The islands are yet another U.S. territory to have been pummeled by a strong hurricane in the past two years. The U.S. Virgin Islands and Puerto Rico suffered calamitous strikes in the 2017 hurricane season, and Guam was recently struck by Typhoon Mangkhut.

The extreme strike occurred with little warning, as the storm strengthened from Category 1 to Category 5 intensity in just a day’s time shortly before landfall. The maximum sustained wind speed increased by 80 mph over that time, creating a storm with gusts exceeding 200 mph.

Scientists have recently suggested that such dangerous “rapid intensification” events, which also happened with hurricanes Michael and Florence, may become more common as the planet warms and the oceans heat up, providing additional fuel for storms.
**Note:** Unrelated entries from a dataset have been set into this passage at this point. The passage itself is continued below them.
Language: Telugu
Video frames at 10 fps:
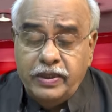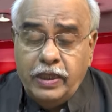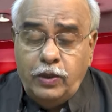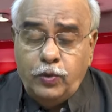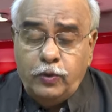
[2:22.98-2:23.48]

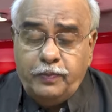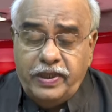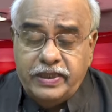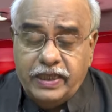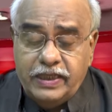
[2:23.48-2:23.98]

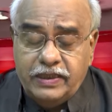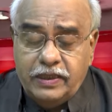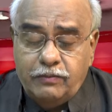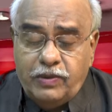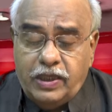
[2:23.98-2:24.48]
నెల్లూరుపై జగన్
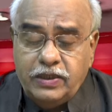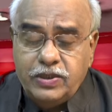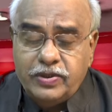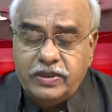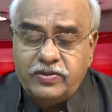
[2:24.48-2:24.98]
తన
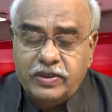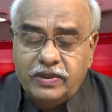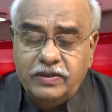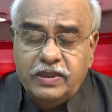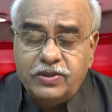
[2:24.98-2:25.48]
మార్క్స్
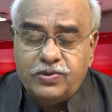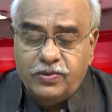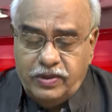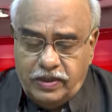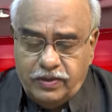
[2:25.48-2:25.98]
సిద్ధం
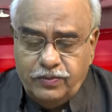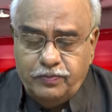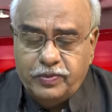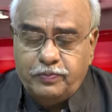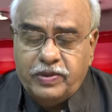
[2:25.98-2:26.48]
చేస్తున్నారు
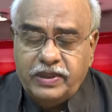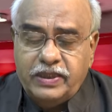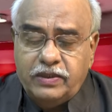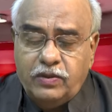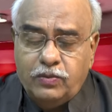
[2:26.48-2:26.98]

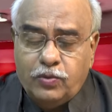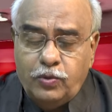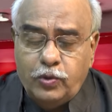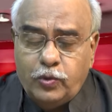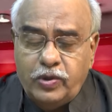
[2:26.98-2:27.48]
ప్రత్యర్థులు
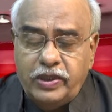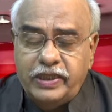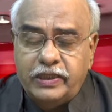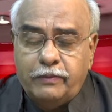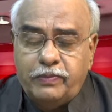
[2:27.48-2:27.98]

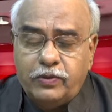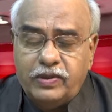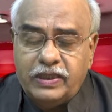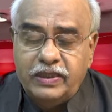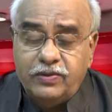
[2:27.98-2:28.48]
కోలుకోలేని దెబ్బ
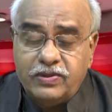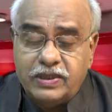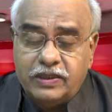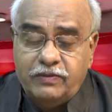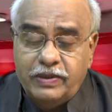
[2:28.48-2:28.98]
కొట్టేందుకు
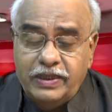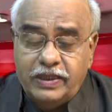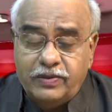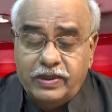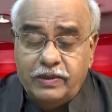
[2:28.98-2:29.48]

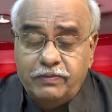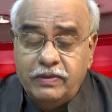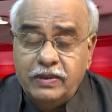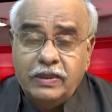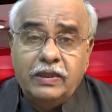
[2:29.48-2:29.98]
సిద్ధమయ్యారు అన్న
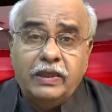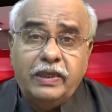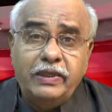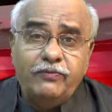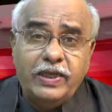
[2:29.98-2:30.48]

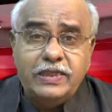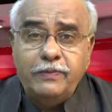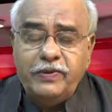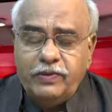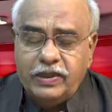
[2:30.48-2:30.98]
అని
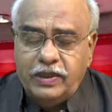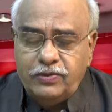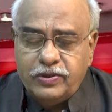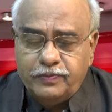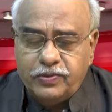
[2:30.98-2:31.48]
వైసీపీ
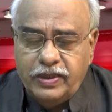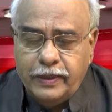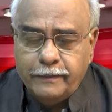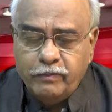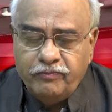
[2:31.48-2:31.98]
వర్గాలు చెప్తున్నాయి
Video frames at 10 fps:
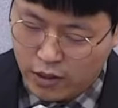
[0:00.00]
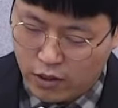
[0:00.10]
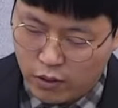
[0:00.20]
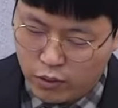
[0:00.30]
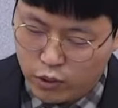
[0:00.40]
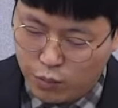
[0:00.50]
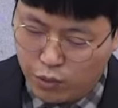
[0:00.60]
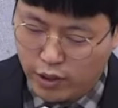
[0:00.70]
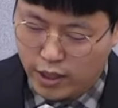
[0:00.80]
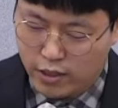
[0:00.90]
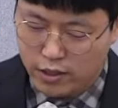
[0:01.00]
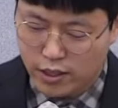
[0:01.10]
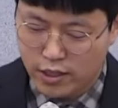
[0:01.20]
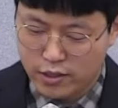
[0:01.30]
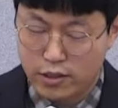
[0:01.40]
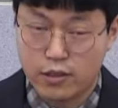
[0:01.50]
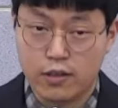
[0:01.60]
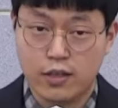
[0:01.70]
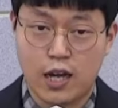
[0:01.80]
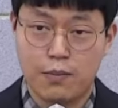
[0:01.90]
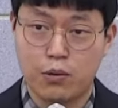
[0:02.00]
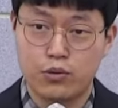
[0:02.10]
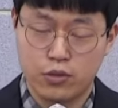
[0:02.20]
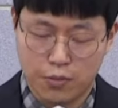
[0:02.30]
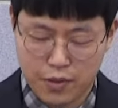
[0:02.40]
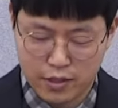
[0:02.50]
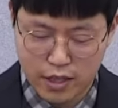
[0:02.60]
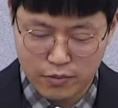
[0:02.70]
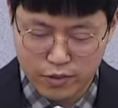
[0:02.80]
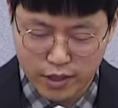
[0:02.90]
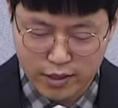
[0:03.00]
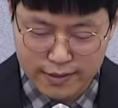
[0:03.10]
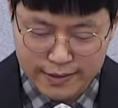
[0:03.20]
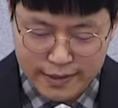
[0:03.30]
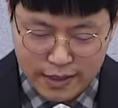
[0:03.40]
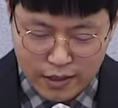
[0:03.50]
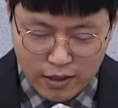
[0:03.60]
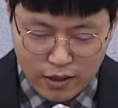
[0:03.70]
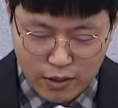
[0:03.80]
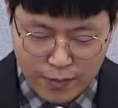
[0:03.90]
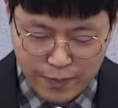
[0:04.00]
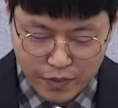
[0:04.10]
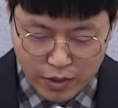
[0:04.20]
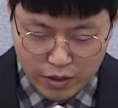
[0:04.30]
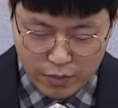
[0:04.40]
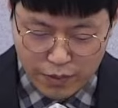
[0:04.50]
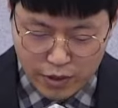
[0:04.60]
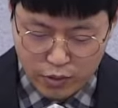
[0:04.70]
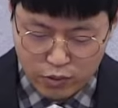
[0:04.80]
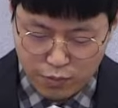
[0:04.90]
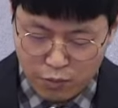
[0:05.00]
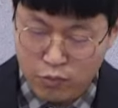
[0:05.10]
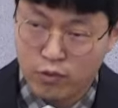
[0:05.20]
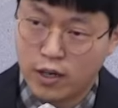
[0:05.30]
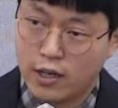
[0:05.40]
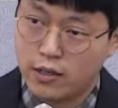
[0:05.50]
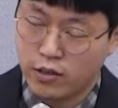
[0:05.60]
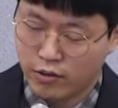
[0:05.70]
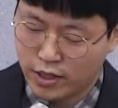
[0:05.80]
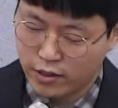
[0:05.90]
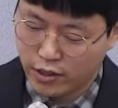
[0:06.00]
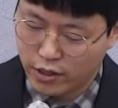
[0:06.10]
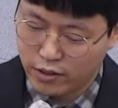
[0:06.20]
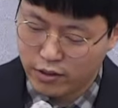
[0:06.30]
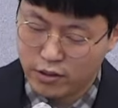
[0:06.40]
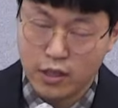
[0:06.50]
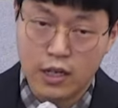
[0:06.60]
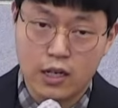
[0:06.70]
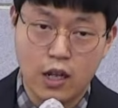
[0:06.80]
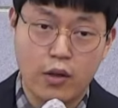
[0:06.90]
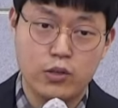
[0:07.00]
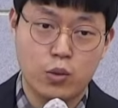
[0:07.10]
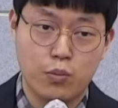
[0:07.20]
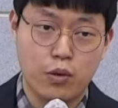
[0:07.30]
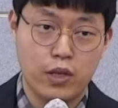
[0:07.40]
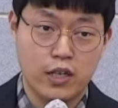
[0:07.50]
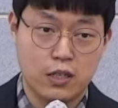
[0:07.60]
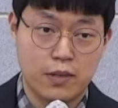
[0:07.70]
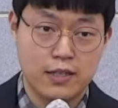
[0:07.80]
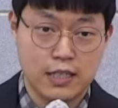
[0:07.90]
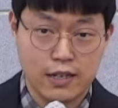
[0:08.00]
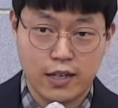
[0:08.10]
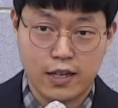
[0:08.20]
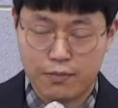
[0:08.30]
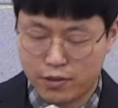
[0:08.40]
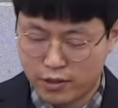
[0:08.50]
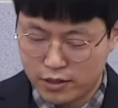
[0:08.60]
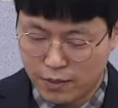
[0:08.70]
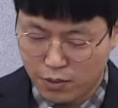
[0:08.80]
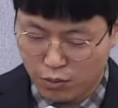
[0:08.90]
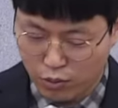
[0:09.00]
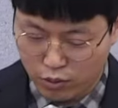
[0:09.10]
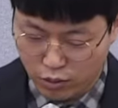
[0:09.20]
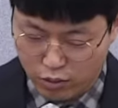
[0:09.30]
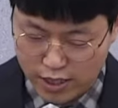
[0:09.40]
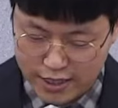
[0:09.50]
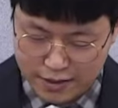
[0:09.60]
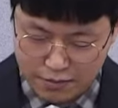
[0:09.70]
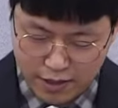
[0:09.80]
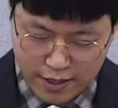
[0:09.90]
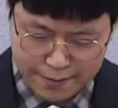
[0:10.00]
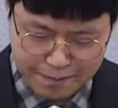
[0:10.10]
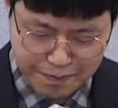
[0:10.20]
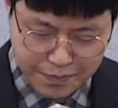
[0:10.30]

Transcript: 어, 오늘 족보에 관련하여서 다 볼 수가 없기 때문에 어, 특별히 오늘 본문과 연관되어 있는 레위 족보에 대해서만 짧게 한번 살펴보도록 하겠습니다.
Yutu, which stands for the “Jade Hare,” according to the Hong Kong Observatory, is tied for the strongest storm of the year with Typhoon Mangkhut, which also reached winds of 180 mph, at the higher end of Category 5 strength. In general, the northwest Pacific, where tropical cyclones are referred to as typhoons (not hurricanes), sees the most numerous and strongest storms on the planet.

President Trump declared a disaster in the Marianas on Tuesday, and the Guam Daily Post reported that additional Federal Emergency Management Agency personnel, who had been on nearby Guam because of Mangkhut, would be deployed to the Marianas. FEMA did not immediately respond to a request for comment but tweeted that the agency is “monitoring Typhoon Yutu and coordinating with local authorities.”

The U.S. Army Corps of Engineers said that it had “generators pre-staged for Yutu at nearby locations — 77 generators in Guam, 1 generator at a Rota Hospital, and 85 additional generators in Hawaii.”

Interior Secretary Ryan Zinke, whose department has responsibility for U.S. territories, recently visited the Marianas as part of a broader trip to the Pacific. During the trip, according to the Guam-based Pacific Daily News, Zinke said of climate change: “If it is a priority in the Pacific, then it becomes our priority too.”

Asked Wednesday about Interior’s response to the current threat facing the territory, department officials did not respond immediately.